August 18. In the afternoon the party arrived with the Indians, consisting of the Little Thief and the Big Horse, whom we had seen on the third, together with six other chiefs, and a French interpreter. We met them under a shade, and after they had finished a repast with which we supplied them, we inquired into the origin of the war between them and the Mahas, which they related with great frankness. It seems that two of the Missouris went to the Mahas to steal horses, but were detected and killed; the Ottoes and Missouris thought themselves bound to avenge their companions, and the whole nations were at last obliged to share in the dispute; they are also in fear of a war from the Pawnees, whose village they entered this summer, while the inhabitants were hunting, and stole their corn. This ingenuous confession did not make us the less desirous of negotiating a peace for them; but no Indians have as yet been attracted by our fire. The evening was closed by a dance; and the next day,
August 19, the chiefs and warriors being assembled at ten o'clock, we explained the speech we had already sent from the Council-bluffs, and renewed our advice. They all replied in turn, and the presents were then distributed: we exchanged the small medal we had formerly given to the Big Horse for one of the same size with that of Little Thief: we also gave a small medal to a third chief, and a kind of certificate or letter of acknowledgment to five of the warriors expressive of our favour and their good intentions: one of them dissatisfied, returned us the certificate; but the chief, fearful of our being offended, begged that it might be restored to him; this we declined, and rebuked them severely for having in view mere traffic instead of peace with their neighbours. This displeased them at first; but they at length all petitioned that it should be given to the warrior, who then came forward and made an apology to us; we then delivered it to the chief to be given to the most worthy, and he bestowed it on the same warrior, whose name was Great Blue Eyes. After a more substantial present of small articles and tobacco, the council was ended with a dram to the Indians. In the evening we exhibited different objects of curiosity, and particularly the airgun, which gave them great surprise. Those people are almost naked, having no covering, except a sort of breechcloth round the middle, with a loose blanket or buffaloe robe painted, thrown over them. The names of these warriors, besides those already mentioned were Karkapaha, (or Crow's head) and Nenasawa (or Black Cat) Missouris; and Sananona (or Iron Eyes) Neswaunja (or Big Ox) Stageaunja (or Big Blue Eyes) and Wasashaco (or Brave Man) all Ottoes. These two tribes speak very nearly the same language: they all begged us to give them whiskey.

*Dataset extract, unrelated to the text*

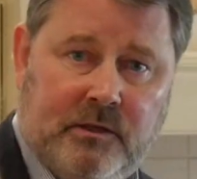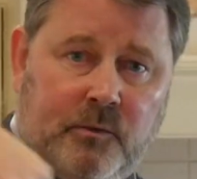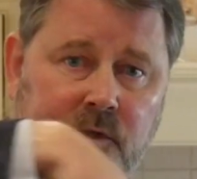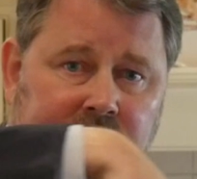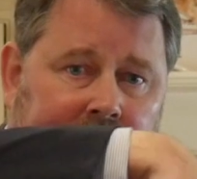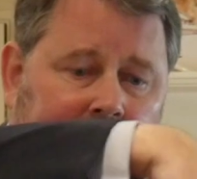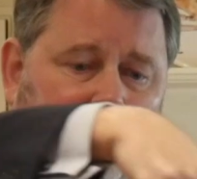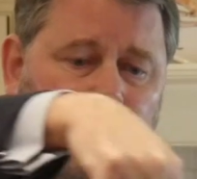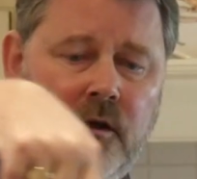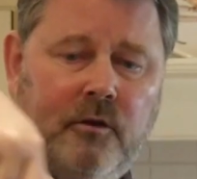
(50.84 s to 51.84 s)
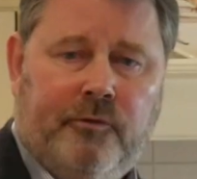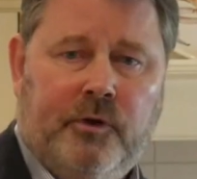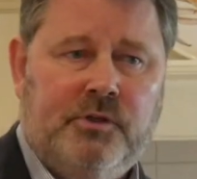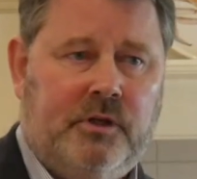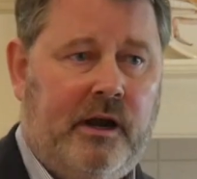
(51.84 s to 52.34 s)
that it will take a
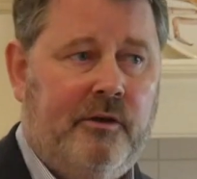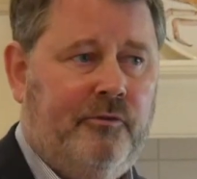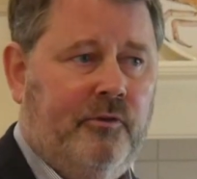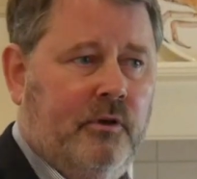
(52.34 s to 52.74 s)
photograph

The next morning, August 20, the Indians mounted their horses and left us, having received a canister of whiskey at parting. We then set sail, and after passing two islands on the north, came to on that side under some bluffs; the first near the river since we left the Ayauwa village. Here we had the misfortune to lose one of our sergeants, Charles Floyd. He was yesterday seized with a bilious cholic, and all our care and attention were ineffectual to relieve him: a little before his death, he said to captain Clark, "I am going to leave you," his strength failed him as he added "I want you to write me a letter," but he died with a composure which justified the high opinion we had formed of his firmness and good conduct. He was buried on the top of the bluff with the honours due to a brave soldier; and the place of his interment marked by a cedar post, on which his name and the day of his death were inscribed. About a mile beyond this place, to which we gave his name, is a small river about thirty yards wide, on the north, which we called Floyd's river, where we encamped. We had a breeze from the southeast, and made thirteen miles.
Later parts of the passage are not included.